**What is required**
Word for word, restate every record, though not the pictures.

**Source material**
----
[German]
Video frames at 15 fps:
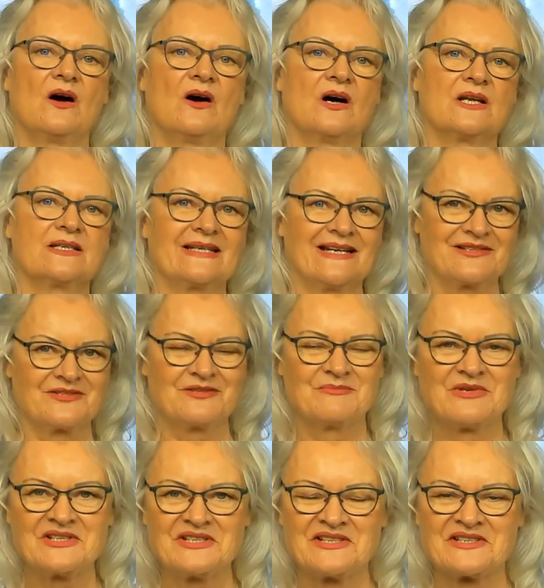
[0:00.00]
Und dazu
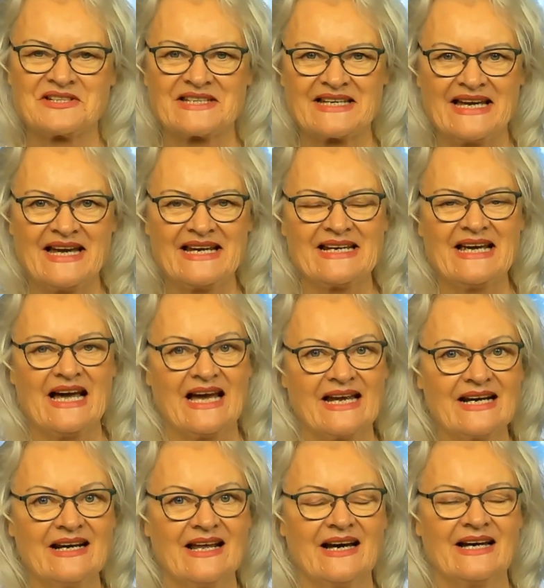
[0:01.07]
möchte ich euch gerne
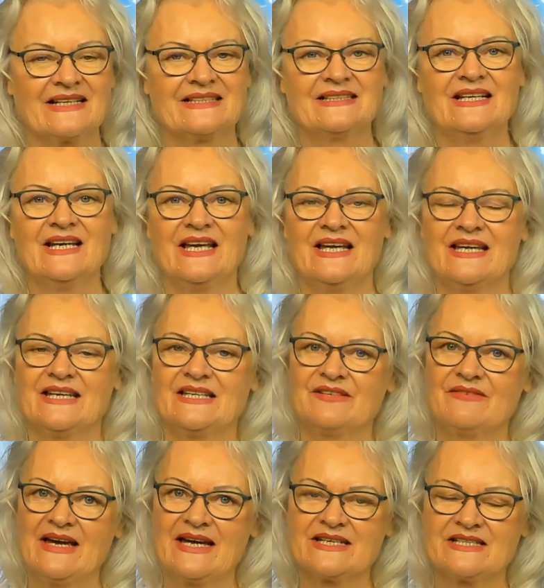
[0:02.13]
einladen.
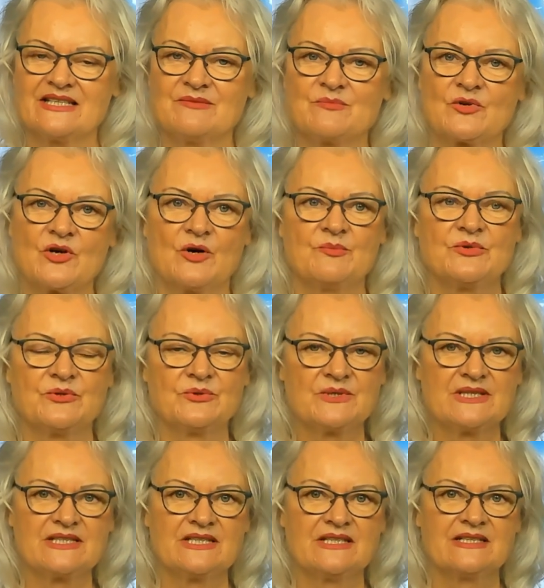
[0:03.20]
Ich werde im
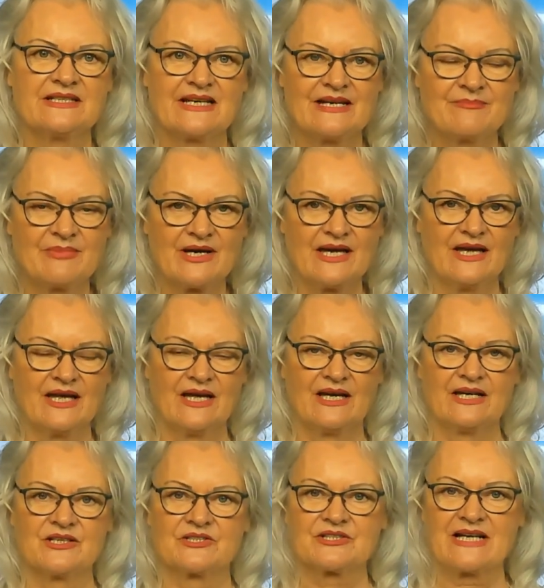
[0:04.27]
Community-Tab
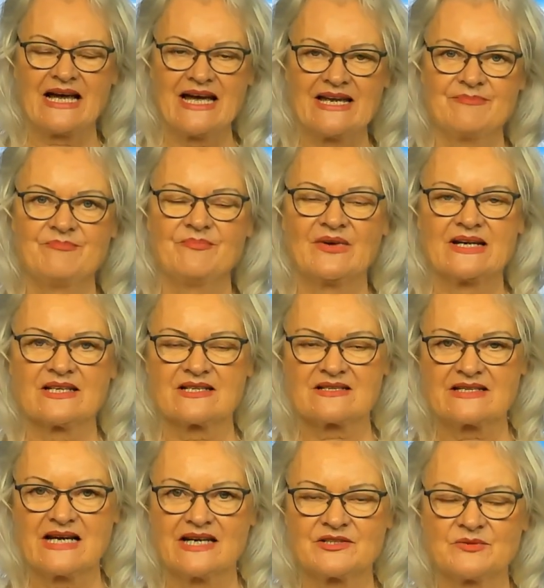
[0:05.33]
schreiben, wann
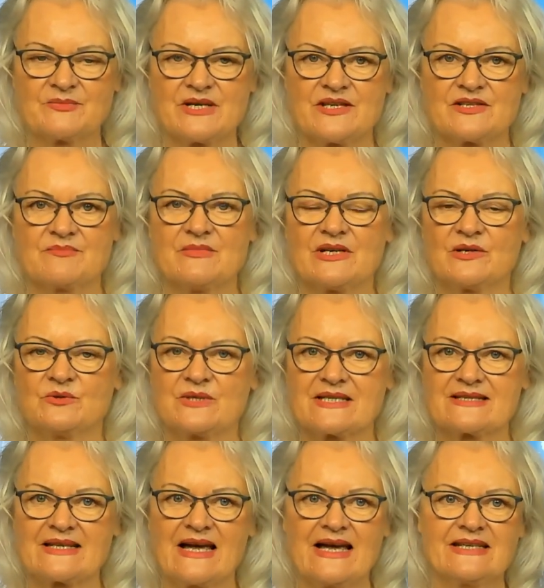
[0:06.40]
das Datum ist mit der
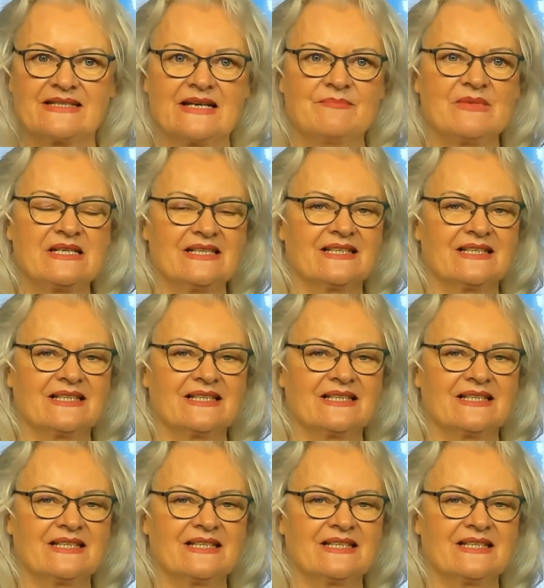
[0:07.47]
Uhrzeit, damit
----
**Answer to the exercise**
[German]
Video frames at 15 fps:
[0:00.00]
Und dazu
[0:01.07]
möchte ich euch gerne
[0:02.13]
einladen.
[0:03.20]
Ich werde im
[0:04.27]
Community-Tab
[0:05.33]
schreiben, wann
[0:06.40]
das Datum ist mit der
[0:07.47]
Uhrzeit, damit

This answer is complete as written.